Marriage strengthens families, communities, and nations, and social scientists can tell us why marriage matters. FamilyScholars.Org put together a fact sheet of thirty conclusions made by social scientists and named it “Why Marriage Matters.” The thirty conclusions can be found here, but bookstores carry the approximately fifty-page book with more explanations for the thirty conclusions.
The thirty conclusions are divided into five general areas: (1) Family, (2) Economy, (3) Physical Health and Longevity, (4) Mental Health and Emotional Well-Being, and (5) Crime and Domestic Violence. All thirty conclusions are interesting, but some are more surprising than others.
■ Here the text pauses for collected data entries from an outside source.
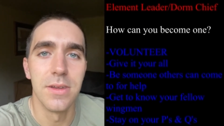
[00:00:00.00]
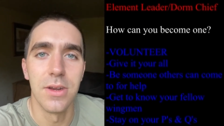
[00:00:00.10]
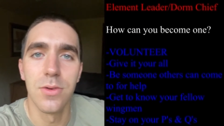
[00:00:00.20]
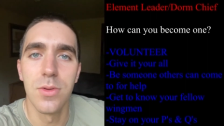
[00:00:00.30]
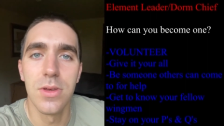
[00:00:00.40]
You
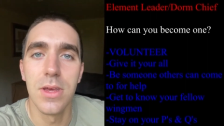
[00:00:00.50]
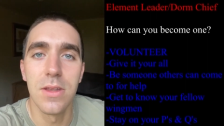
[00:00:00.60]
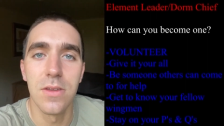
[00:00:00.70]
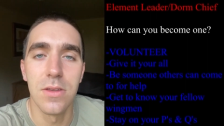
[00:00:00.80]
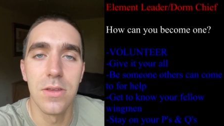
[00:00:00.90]
know, you
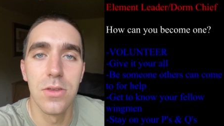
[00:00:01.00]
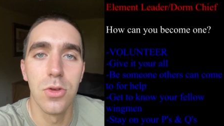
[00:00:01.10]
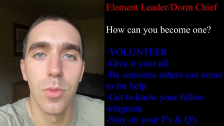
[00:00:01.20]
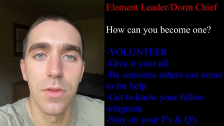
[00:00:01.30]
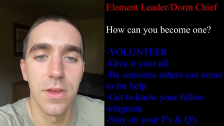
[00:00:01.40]
get to do
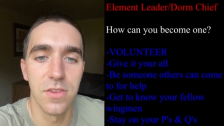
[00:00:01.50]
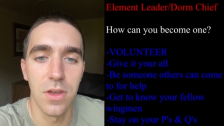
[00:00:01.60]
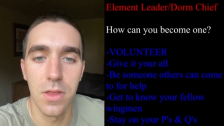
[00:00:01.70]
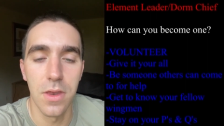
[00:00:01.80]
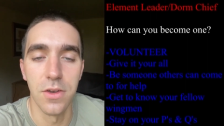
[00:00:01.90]
more things
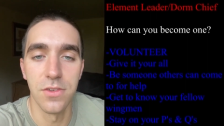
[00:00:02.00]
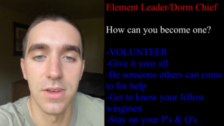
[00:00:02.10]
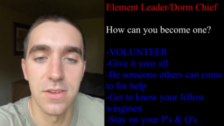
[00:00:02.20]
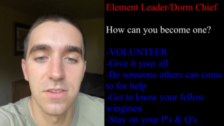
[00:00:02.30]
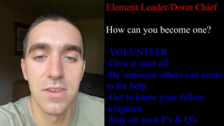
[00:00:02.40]
other than just
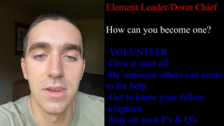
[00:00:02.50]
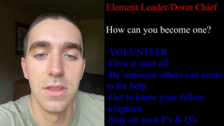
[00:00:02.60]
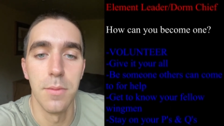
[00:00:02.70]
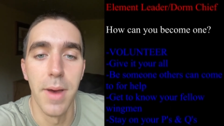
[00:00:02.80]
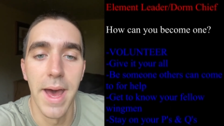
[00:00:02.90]
like sitting
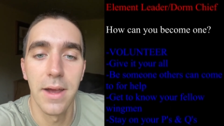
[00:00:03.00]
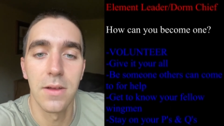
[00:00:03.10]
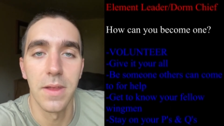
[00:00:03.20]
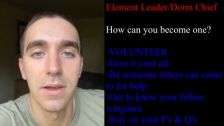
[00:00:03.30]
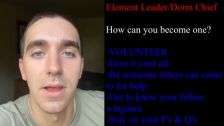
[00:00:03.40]
in the
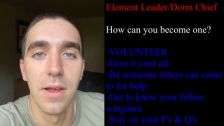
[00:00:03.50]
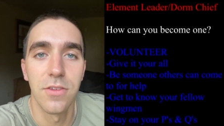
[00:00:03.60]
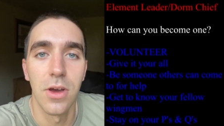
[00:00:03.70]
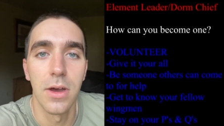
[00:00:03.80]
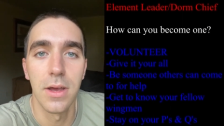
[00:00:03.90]
back, like not
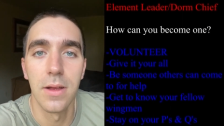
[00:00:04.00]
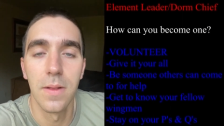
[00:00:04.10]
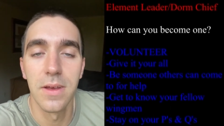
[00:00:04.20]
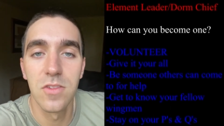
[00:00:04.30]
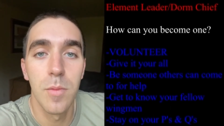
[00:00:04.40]
talking.
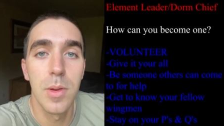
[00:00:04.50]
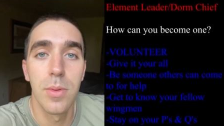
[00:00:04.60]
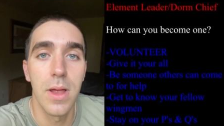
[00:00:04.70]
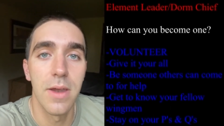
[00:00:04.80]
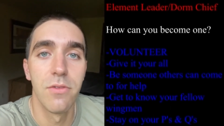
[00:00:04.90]
Like some
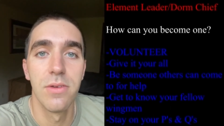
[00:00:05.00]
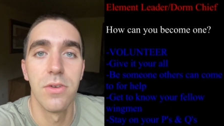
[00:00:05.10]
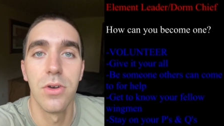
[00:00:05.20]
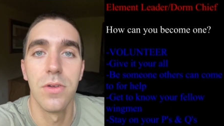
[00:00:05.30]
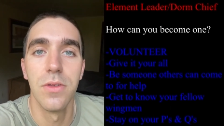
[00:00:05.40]
people I never even
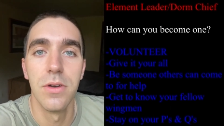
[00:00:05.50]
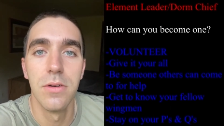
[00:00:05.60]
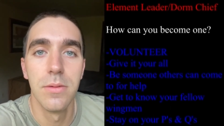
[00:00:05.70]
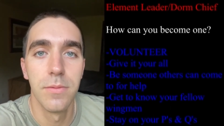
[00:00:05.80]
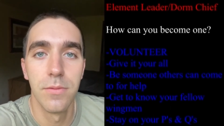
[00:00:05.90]
heard
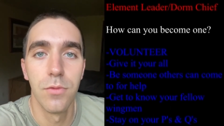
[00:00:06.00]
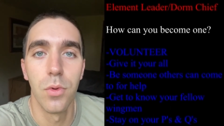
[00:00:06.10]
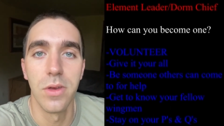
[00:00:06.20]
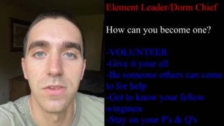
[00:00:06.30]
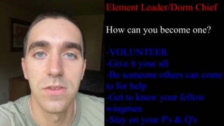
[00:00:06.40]
their
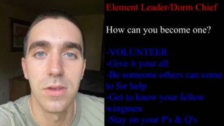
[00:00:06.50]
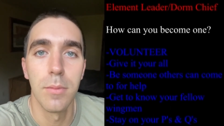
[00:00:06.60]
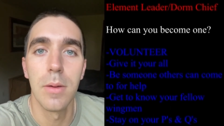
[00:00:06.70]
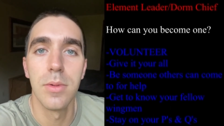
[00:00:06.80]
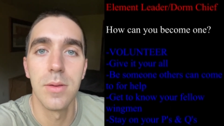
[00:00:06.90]
voice in
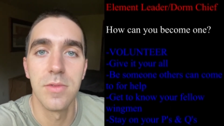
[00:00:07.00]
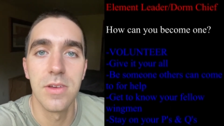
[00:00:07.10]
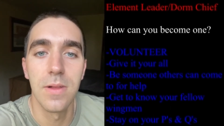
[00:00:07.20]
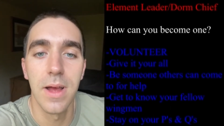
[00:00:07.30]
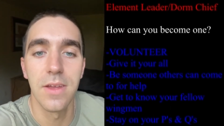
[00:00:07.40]
my BMT
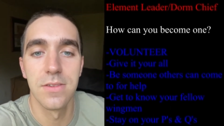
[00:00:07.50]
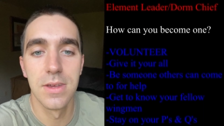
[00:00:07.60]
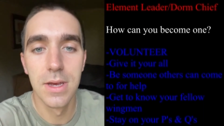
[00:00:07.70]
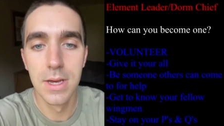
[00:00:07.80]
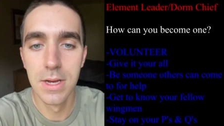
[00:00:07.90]
class.
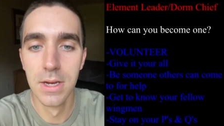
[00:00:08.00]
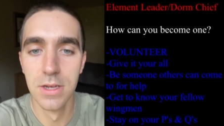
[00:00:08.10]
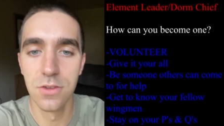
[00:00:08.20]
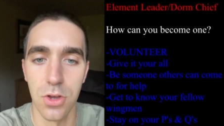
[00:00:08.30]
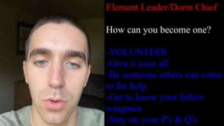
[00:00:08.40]

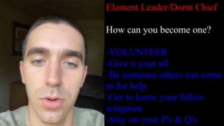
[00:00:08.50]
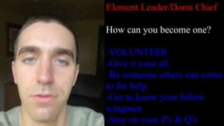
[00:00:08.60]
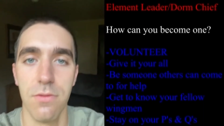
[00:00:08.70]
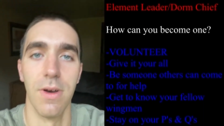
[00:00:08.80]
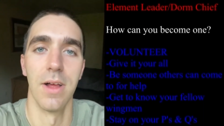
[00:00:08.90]
So
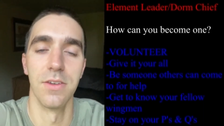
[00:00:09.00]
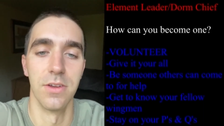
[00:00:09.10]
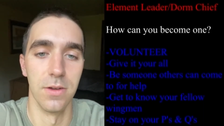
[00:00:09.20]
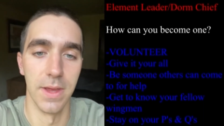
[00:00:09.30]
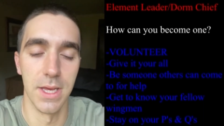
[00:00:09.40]
if you
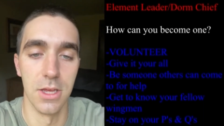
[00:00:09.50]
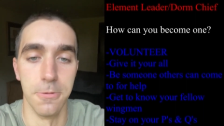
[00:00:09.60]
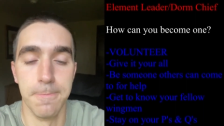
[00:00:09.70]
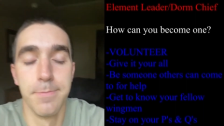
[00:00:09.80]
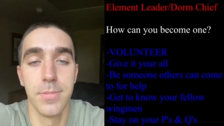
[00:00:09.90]
volunteer like
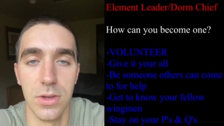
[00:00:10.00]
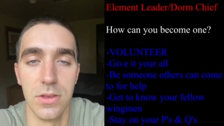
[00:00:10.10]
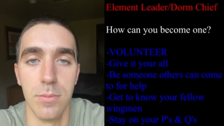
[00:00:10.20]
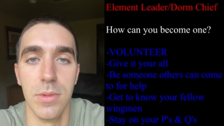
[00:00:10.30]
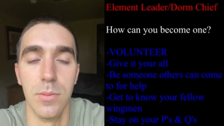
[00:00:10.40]
you, you get
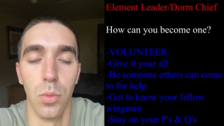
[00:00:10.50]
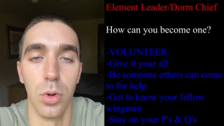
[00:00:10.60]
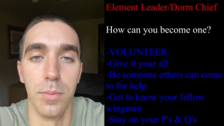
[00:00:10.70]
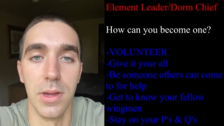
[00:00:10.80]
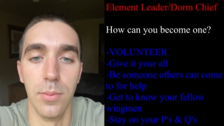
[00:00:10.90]
to meet
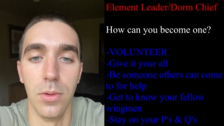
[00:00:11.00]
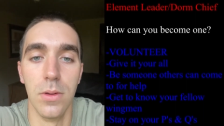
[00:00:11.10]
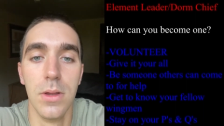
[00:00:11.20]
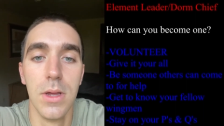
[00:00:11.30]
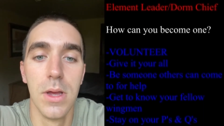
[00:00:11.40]
more people.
Here are a few conclusions from the five general areas.
Family:
#2 Children are most likely to
enjoy family stability when they are born into a married family.
#5 Growing up outside an intact marriage increases
the likelihood that children will themselves divorce or become unwed parents.
Economy:
#9 Divorce and unmarried childbearing increases
poverty for both children and mothers, and cohabitation is less likely
to alleviate poverty than is marriage.
#15 Parental divorce reduces the
likelihood that children will graduate from college and achieve high-status
jobs.
Physical Health and Longevity:
#16 Children who live with their own two
married parents enjoy better physical health, on average, than do children in
other family forms.
#17 Parental marriage is associated with a
sharply lower risk of infant mortality.
Mental Health and Emotional Well-Being
#22 Children whose parents divorce have
higher rates of psychological distress and mental illness.
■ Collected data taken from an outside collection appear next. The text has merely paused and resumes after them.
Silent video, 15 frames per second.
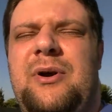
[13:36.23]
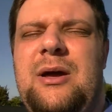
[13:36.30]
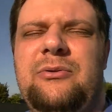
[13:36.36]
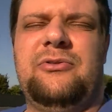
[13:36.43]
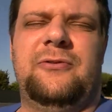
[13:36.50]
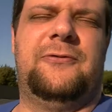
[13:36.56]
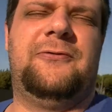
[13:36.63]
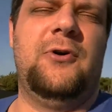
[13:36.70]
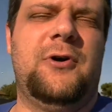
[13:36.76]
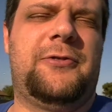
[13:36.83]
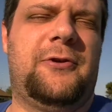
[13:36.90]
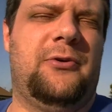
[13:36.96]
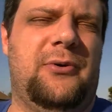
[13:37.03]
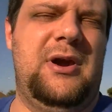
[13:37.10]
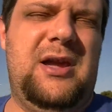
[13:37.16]
I was in
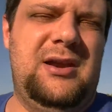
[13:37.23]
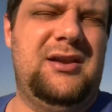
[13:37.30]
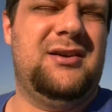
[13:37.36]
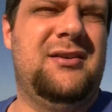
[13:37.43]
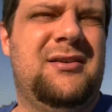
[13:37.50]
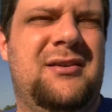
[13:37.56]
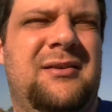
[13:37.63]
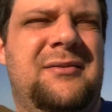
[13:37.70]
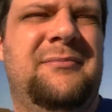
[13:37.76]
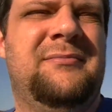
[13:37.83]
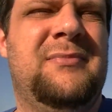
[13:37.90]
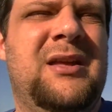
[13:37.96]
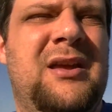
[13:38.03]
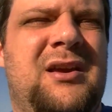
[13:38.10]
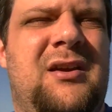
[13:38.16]
fourth
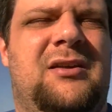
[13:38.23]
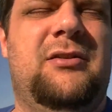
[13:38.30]
grade,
#23 Cohabitation is associated with higher
levels of psychological problems among children.
Crime and Domestic Violence
#26 Boys raised in non-intact families are
more likely to engage in delinquent and criminal behavior.
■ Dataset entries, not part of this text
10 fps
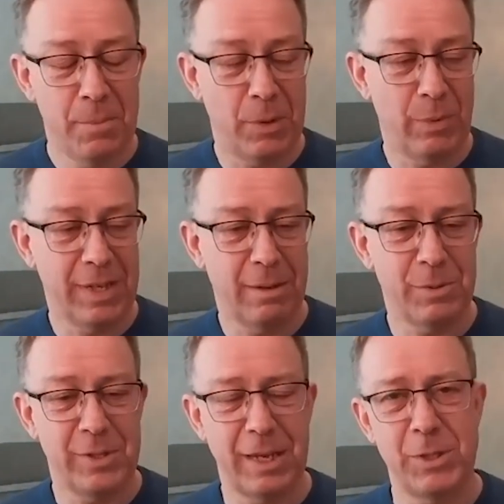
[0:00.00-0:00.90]
But when it comes
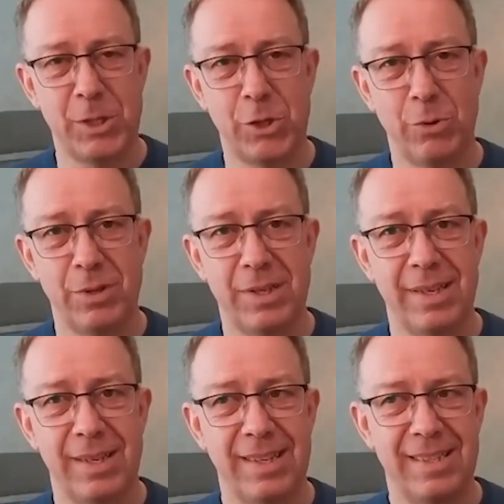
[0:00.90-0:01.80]
to
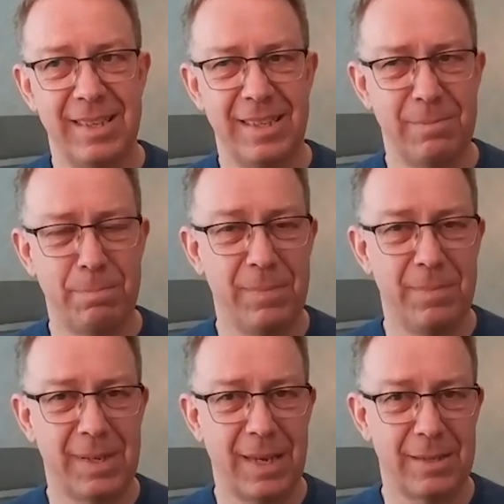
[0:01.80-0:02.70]
cybersecurity, it
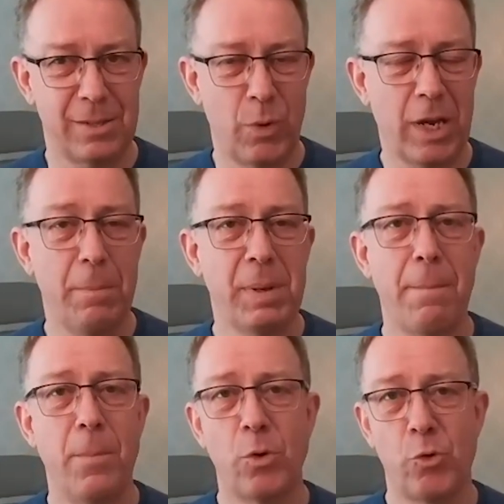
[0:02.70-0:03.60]
can quickly
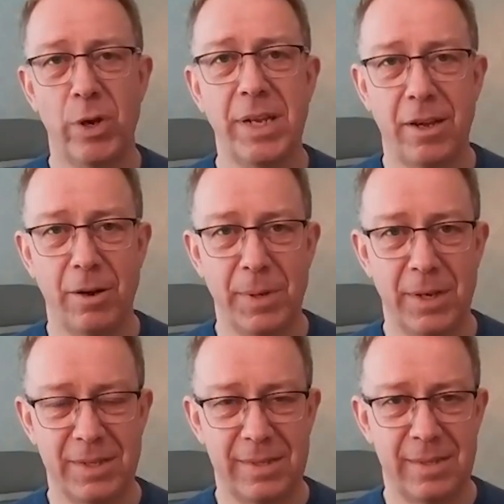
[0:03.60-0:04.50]
become more critical
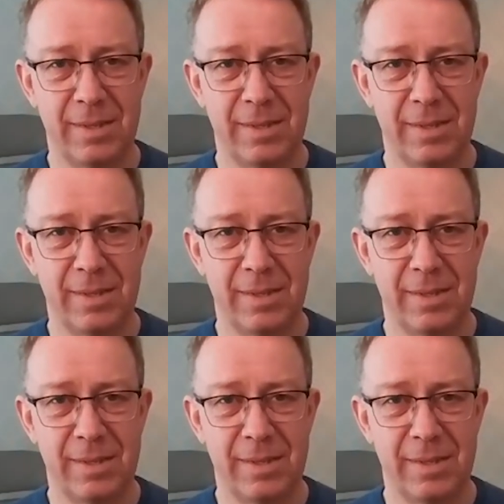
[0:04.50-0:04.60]
because,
#27 Marriage appears to reduce the risk
that adults will be either perpetrators or victims of crime.
I discovered conclusion
#30 “There is a growing marriage gap between college-educated Americans and
less educated Americans” in other research material. There is a term used by
social scientists to connect the dots between time of marriage and time of the birth
of the first child. This term is the “Great Crossover.” It defines the time
period when more women are bearing their first child before getting married
rather than after marrying. The cross-over point appears to be connected to
social class and education.
Normally, a couple
gets married and then starts a family. However, men and women of all social
classes are delaying marriage until later years – with average ages being 27
for women and 29 for men. The problem is that women are not delaying childbirth
until after marriage. Women having babies without being married is no longer
uncommon or met with disapproval. In fact, 48 percent of all babies are born to
unwed mothers. The thirty conclusions show that this situation can bring future
problems.
The cross-over
point was reached among lower class and less educated women long ago. It was
reached by Middle American women – women who have graduated from high school
and who have some college – about the year 2000. College-educated women, like
their counterparts, are waiting until later to marry, but they are also waiting
to bear their first child until about two years after marrying.
Age
at time of marriage is important because older brides and grooms bring more
stability to marriage. The divorce rate is decreasing because couples are
getting married at older ages. However, the marriage rate is also decreasing because
increasing numbers of couples choose cohabitation over marriage. The thirty solutions
show that marriage makes life better in most areas, but it is especially
critical for children who deserve a stable environment to grow and develop.
Marriage matters because it strengthens families, communities, and nations.